Repentinamente contrito, el señor Bergeron se hincó de rodillas junto a su esposa, tomó su mano y se la llevó a los labios.

—Perdóname, ángel mío. Sabes que siempre te adoraré. Eres demasiado buena para mí.

Heloise admiraba que sus padres se tuvieran tanta devoción mutua, pero a veces deseaba que no fueran tan efusivos. Además, no estaba de acuerdo con que ella fuera demasiado buena para él. Era cierto que su madre superaba con creces las aspiraciones matrimoniales de su padre, al ser la hija pequeña del seigneur del distrito en el cual su padre había trabajado como empleado de poca monta, aunque con ambiciones. Y que tal vez a él se le podría haber censurado por haber inducido a una aristócrata a fugarse con él. Pero había resultado ser la cosa más juiciosa que su madre había hecho en toda su vida. Casarse con él la había salvado del destino que muchos otros de su noble clase habían sufrido.

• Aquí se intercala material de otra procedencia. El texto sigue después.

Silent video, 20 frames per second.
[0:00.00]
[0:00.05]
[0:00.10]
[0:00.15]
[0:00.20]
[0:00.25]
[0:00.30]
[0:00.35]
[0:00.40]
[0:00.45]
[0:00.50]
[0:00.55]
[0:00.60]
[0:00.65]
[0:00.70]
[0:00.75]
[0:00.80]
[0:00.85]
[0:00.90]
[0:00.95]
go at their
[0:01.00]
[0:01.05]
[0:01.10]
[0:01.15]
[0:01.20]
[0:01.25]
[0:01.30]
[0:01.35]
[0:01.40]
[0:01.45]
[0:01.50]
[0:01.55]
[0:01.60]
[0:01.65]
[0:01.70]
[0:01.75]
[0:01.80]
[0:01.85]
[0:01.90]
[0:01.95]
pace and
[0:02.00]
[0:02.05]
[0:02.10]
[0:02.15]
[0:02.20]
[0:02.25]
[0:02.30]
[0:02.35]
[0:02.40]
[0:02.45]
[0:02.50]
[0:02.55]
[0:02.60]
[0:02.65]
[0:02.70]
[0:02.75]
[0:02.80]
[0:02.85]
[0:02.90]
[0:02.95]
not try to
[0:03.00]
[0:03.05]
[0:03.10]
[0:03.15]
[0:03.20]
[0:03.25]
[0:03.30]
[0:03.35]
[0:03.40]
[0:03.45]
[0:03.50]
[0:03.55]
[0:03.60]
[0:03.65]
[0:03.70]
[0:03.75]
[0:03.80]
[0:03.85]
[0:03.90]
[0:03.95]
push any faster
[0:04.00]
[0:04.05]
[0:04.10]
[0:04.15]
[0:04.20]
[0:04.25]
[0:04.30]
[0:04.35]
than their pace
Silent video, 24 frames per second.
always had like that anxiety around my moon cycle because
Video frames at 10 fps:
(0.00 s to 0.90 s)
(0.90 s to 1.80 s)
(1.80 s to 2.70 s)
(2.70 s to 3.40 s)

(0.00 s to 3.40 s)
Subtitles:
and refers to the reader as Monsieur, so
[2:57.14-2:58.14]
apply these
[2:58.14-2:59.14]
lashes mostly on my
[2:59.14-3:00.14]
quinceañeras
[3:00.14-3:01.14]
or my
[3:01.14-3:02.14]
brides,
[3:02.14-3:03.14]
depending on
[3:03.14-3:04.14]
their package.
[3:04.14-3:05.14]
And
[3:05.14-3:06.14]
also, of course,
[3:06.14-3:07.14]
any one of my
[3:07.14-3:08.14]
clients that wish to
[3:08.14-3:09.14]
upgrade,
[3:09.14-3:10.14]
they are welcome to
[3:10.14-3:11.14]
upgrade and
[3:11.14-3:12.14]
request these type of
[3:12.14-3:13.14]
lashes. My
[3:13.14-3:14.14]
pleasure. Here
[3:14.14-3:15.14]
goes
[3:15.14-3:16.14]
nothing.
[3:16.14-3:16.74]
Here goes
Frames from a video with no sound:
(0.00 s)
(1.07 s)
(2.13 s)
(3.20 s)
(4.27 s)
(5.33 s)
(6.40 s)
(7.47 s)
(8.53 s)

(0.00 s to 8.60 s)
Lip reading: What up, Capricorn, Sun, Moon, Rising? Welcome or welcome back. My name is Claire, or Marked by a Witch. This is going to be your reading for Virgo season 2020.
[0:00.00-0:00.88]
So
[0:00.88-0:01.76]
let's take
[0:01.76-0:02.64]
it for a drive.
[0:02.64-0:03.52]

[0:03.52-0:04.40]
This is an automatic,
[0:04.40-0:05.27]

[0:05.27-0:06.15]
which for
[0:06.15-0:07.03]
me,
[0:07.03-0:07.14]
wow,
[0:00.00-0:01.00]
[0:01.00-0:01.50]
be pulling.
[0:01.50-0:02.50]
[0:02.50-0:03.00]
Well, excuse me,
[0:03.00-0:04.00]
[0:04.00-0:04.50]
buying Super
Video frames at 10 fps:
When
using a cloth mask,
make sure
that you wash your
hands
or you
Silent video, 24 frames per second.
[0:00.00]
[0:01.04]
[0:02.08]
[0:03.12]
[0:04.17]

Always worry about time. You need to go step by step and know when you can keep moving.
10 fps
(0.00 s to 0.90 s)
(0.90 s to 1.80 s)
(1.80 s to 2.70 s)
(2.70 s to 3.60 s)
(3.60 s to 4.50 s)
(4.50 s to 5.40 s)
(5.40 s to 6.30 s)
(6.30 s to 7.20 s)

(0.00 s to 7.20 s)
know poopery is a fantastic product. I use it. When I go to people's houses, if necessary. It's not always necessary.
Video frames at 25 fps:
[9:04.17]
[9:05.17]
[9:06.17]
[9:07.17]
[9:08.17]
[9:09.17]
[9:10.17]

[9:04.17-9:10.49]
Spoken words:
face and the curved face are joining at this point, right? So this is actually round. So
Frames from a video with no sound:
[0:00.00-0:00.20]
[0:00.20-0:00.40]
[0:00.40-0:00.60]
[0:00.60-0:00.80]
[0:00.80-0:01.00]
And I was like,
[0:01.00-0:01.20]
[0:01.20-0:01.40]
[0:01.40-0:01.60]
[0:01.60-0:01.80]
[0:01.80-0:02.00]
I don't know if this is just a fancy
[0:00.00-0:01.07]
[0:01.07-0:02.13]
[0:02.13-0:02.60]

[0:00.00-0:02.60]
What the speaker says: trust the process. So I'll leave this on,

La afectada escena quedó cortada cuando el mayordomo anunció al conde de Walton y, antes de que nadie pudiera añadir nada, Charles entró en la habitación con los guantes en una mano. Hizo una reverencia a la señora Bergeron, quien luchaba por levantarse de entre sus mullidos cojines.

—Madame, monsieur, buenos días.

El señor Bergeron se interpuso en su camino con aire mártir.

—Supongo que deseáis hablar conmigo, milord... ¿Nos retiramos a mi estudio para dejar a las damas en paz?

Charles enarcó una ceja como asombrado ante la sugerencia.

—Si lo deseáis, por supuesto que esperaré con vos mientras vuestra hija se arregla para salir. ¿O habéis olvidado que acordamos que la llevaría a dar un paseo esta mañana? Mademoiselle —dijo, dirigiéndose a Heloise con rostro inexpresivo—, espero que no os lleve mucho tiempo vestiros para la ocasión. No me gusta que mis caballos se queden demasiado tiempo quietos.

Hasta que sus miradas se encontraron, ella no se había atrevido a albergar esperanzas. Por fin estaba segura: ¡él iba a seguir con el plan!